CAMBRIDGE, Mass.--America's industrial plight, and a resultant deterioration in American economic power, have spawned a search for quick fixes ranging from overt protectionism to half-baked "reindustrialization" schemes designed to "Japanize" the U.S.A.
The Reagan recession, as one might have expected, has intensified the search and the emotional overtones: Barry Bluestone and Bennett Harrison, from a left-of-center academic viewpoint, argue that 30 million plant jobs have been lost in the last decade because corporations have been pulling capital out of basic industry.
Reaganites insist that mostly, the problem comes down to too much government. Get it "off our backs," they say, and America's social and economic vigor will be restored.
Itchy Democratic politicians, loosely described as "Atari Democrats," want to de-emphasize declining industries, and generate employment based on new technologies such as robotics and genetic engineering, helped by an American government agency styled on Japan's Ministry for International Trade and Industry. Then there are old-style Democrats, backed by the AFL-CIO, who mostly want to bail out the ailing smokestack industries where union membership is concentrated.
But it is too simple to blame the decline of American industry on Japan, on corporate investment policies, cheap labor abroad, or on the welfare state. Nor is the answer to ignore autos and steel, certainly a critical part of the industrial base of any major nation. Mostly, the pat answers serve only to salve a middle-America, Archie Bunker-style ego that for too long has had a blind faith in American productive superiority, ignoring what is going on in the rest of the world.
Three members of the Harvard Business School staff have now shattered this mythology in what may turn out to be a landmark study, "Industrial Renaissance--Producing a Competitive Future for America."
William J. Abernathy, Kim B. Clark and Alan M. Kantrow, drawing on the plight of the auto industry as symbolic of all American manufacturing industries, have come up with a compelling thesis that American corporate managers and politicians in both parties must reflect upon:
American manufacturers are in their present desperate condition because they "lost the determination to manufacture well."
How did that happen? For two decades after World War II, American industry, led by General Motors and United States Steel, disgorged an enormous volume of goods. The huge domestic market was a "safe haven," untroubled by competition from abroad.
All had been led to believe there was a golden goose, Abernathy, Clark, and Kantrow say: "True, no one really knew why or how the goose did what it did, but who was to complain?"
But--slowly at first, then with greater force--foreign producers began to make inroads, shattering the idyllic picture.
Now, the industrial landscape in America "is already littered with the remains of once-successful companies that could not adapt their strategic vision to altered conditions of competition." The essence of their message--elaborated in a conference for editors here--is that if American managers don't get back in close touch with the actual production process, more plants will close and the cities they're in "will become the ghost towns of late 20th-century America."
Their recommended strategy is embodied in the awkward phrase, "de-maturity." As an industry matures, its products become more or less standardized. This is what happened to Detroit: by the 1950s, with only a handful of companies left, one Detroit nameplate was almost indistinguishable from another, except for cost.

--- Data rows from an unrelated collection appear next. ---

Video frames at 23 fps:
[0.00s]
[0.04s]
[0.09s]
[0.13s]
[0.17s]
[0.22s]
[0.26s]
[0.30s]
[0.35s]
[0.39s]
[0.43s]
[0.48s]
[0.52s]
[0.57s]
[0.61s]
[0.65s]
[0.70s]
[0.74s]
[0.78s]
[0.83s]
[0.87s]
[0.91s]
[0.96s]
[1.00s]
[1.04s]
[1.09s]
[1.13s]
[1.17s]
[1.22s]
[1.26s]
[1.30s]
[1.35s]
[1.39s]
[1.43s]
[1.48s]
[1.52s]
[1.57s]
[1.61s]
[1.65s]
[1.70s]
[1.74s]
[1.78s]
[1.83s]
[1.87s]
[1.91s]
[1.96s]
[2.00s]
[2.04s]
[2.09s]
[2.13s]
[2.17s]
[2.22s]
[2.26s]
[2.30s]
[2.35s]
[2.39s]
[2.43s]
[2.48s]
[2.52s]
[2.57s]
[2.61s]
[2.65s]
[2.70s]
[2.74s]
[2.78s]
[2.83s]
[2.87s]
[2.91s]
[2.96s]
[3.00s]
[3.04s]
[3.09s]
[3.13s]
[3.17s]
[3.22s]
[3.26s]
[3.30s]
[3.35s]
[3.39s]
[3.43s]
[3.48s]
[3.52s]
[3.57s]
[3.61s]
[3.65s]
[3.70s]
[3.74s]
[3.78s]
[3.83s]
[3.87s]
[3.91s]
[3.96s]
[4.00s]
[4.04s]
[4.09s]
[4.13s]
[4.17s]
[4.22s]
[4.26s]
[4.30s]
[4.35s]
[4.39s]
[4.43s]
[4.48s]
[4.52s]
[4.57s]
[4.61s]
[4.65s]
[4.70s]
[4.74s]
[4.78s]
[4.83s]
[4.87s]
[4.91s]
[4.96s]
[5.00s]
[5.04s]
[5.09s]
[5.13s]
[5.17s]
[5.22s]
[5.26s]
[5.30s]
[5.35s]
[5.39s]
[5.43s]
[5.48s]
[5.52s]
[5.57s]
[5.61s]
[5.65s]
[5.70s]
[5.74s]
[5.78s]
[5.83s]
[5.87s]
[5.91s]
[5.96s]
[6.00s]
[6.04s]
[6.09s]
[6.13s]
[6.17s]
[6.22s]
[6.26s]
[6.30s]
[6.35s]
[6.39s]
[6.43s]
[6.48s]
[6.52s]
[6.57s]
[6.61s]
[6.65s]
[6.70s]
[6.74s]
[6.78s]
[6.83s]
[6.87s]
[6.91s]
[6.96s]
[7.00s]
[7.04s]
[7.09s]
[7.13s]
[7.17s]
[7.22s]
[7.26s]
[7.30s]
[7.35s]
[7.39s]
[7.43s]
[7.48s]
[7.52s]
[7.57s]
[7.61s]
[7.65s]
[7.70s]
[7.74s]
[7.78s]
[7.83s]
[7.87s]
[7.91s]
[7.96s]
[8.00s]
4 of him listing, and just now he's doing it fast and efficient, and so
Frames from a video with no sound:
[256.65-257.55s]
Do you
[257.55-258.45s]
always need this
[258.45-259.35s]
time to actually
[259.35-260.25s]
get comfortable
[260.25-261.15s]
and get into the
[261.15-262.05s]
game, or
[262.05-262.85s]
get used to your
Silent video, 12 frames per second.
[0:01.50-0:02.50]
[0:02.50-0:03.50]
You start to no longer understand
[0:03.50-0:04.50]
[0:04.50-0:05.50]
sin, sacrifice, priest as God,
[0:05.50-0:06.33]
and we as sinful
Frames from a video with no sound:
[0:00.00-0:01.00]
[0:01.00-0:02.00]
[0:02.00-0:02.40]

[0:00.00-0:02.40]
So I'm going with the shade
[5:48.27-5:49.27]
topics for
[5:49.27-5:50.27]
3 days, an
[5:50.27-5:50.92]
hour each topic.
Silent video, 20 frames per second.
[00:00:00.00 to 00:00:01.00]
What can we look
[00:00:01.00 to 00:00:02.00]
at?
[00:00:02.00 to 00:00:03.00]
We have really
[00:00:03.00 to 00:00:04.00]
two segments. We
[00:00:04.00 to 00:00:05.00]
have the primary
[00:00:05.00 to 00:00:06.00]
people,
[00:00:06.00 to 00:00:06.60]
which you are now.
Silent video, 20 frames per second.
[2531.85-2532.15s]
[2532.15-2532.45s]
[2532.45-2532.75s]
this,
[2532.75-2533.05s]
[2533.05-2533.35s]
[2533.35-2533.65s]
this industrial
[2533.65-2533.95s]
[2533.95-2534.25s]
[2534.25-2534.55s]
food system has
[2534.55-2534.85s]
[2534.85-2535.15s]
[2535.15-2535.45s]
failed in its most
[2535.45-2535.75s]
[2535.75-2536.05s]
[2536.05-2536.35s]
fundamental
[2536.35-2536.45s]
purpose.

Innovative activity everywhere in American industry tended to consist of relatively minor "tinkering." It was almost as if all corporate CEOs were acting on the adage Bert Lance repopularized in the early Carter administration days: "If it ain't broke, don't fix it."
But thesystem was "broke," even if most corporate managers refused to recognize the devastation, and it needs to be changed, because as Kantrow said_"nothing is once and for all." Prof. Robert Hayes of the Harvard Business School pointed out that the real secret of the Japanese success has been their "skill for managing change." That's why they have been able to bring out new products, faster.
As Abernathy, Clark, and Kantrow put it: "High quality, reliable performance, relatively low cost based on real manufacturing efficiencies--these have been, time and again, at the heart of the competitive strategy that has enabled foreign producers to outflank, outfox, and outperform their American counterparts."
Therefore, the authors of "Industrial Renaissance" beg American manufacturers to reverse the maturing process. Hence the concept of "de-maturity." This would mean abandoning mere tinkering for basic innovations that can lead to radical new products and markets.
It is the actual product--and the skills involved in production--that are all-important, these Harvard professors say. And shrewd Japanese observers of the American scene agree. In a recent interview in Tokyo, Hisashi Shinto, president of the giant Nippon Telephone & Telegraph Co., pointed to a corollary of this theme: American engineers, instead of dirtying their hands on the production line or on the shop floor, stay behind the scenes at computer keyboards.
For those companies that seize new opportunities, the Harvard professors see a true renaissance of American manufacturing. In fact, they report that it is already under way in some areas--including autos--and that here and there, plants following a non-confrontational pattern between the unions and management have yielded a level of performance as impressive as anything they've seen in Japan.
But it's as yet a fragile trend that needs encouragement from the top brass in the unions and in corporate board rooms. The unions find it difficult to give up huge hourly wages and workshop perks. Management is still hung up with the drive to show short-term profitability. But these things have to change, or it may be curtains.